● Exercise brief:
Please print the data shown below without any alteration.
----
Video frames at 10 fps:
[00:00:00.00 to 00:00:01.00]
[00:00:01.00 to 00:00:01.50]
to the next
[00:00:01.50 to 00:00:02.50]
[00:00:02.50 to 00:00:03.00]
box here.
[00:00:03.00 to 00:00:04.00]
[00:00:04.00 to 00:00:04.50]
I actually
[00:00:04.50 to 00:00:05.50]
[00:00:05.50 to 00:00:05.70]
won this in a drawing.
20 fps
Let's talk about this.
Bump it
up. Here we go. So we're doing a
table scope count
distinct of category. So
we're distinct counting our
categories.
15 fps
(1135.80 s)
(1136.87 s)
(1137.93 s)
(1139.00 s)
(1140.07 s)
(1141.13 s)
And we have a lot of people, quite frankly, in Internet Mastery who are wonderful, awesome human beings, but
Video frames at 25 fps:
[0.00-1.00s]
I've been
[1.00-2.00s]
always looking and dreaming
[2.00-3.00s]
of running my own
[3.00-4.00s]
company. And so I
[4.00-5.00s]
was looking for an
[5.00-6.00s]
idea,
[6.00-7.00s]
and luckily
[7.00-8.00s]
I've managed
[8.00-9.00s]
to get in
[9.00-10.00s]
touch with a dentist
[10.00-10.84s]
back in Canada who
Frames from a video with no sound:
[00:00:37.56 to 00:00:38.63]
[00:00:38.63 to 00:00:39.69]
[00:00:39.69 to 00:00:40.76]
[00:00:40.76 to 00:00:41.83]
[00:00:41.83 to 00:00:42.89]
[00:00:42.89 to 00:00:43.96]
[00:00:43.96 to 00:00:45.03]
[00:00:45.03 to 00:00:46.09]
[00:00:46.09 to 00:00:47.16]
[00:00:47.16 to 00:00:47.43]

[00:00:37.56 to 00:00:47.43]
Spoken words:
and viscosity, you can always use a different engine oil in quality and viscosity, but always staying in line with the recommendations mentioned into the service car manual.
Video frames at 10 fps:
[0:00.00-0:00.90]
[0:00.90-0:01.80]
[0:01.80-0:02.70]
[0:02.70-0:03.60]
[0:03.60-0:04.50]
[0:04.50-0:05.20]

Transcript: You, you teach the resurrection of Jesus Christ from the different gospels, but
----
● Expected answer:
Video frames at 10 fps:
[00:00:00.00 to 00:00:01.00]
[00:00:01.00 to 00:00:01.50]
to the next
[00:00:01.50 to 00:00:02.50]
[00:00:02.50 to 00:00:03.00]
box here.
[00:00:03.00 to 00:00:04.00]
[00:00:04.00 to 00:00:04.50]
I actually
[00:00:04.50 to 00:00:05.50]
[00:00:05.50 to 00:00:05.70]
won this in a drawing.
20 fps
Let's talk about this.
Bump it
up. Here we go. So we're doing a
table scope count
distinct of category. So
we're distinct counting our
categories.
15 fps
(1135.80 s)
(1136.87 s)
(1137.93 s)
(1139.00 s)
(1140.07 s)
(1141.13 s)
And we have a lot of people, quite frankly, in Internet Mastery who are wonderful, awesome human beings, but
Video frames at 25 fps:
[0.00-1.00s]
I've been
[1.00-2.00s]
always looking and dreaming
[2.00-3.00s]
of running my own
[3.00-4.00s]
company. And so I
[4.00-5.00s]
was looking for an
[5.00-6.00s]
idea,
[6.00-7.00s]
and luckily
[7.00-8.00s]
I've managed
[8.00-9.00s]
to get in
[9.00-10.00s]
touch with a dentist
[10.00-10.84s]
back in Canada who
Frames from a video with no sound:
[00:00:37.56 to 00:00:38.63]
[00:00:38.63 to 00:00:39.69]
[00:00:39.69 to 00:00:40.76]
[00:00:40.76 to 00:00:41.83]
[00:00:41.83 to 00:00:42.89]
[00:00:42.89 to 00:00:43.96]
[00:00:43.96 to 00:00:45.03]
[00:00:45.03 to 00:00:46.09]
[00:00:46.09 to 00:00:47.16]
[00:00:47.16 to 00:00:47.43]

[00:00:37.56 to 00:00:47.43]
Spoken words:
and viscosity, you can always use a different engine oil in quality and viscosity, but always staying in line with the recommendations mentioned into the service car manual.
Video frames at 10 fps:
[0:00.00-0:00.90]
[0:00.90-0:01.80]
[0:01.80-0:02.70]
[0:02.70-0:03.60]
[0:03.60-0:04.50]
[0:04.50-0:05.20]

Transcript: You, you teach the resurrection of Jesus Christ from the different gospels, but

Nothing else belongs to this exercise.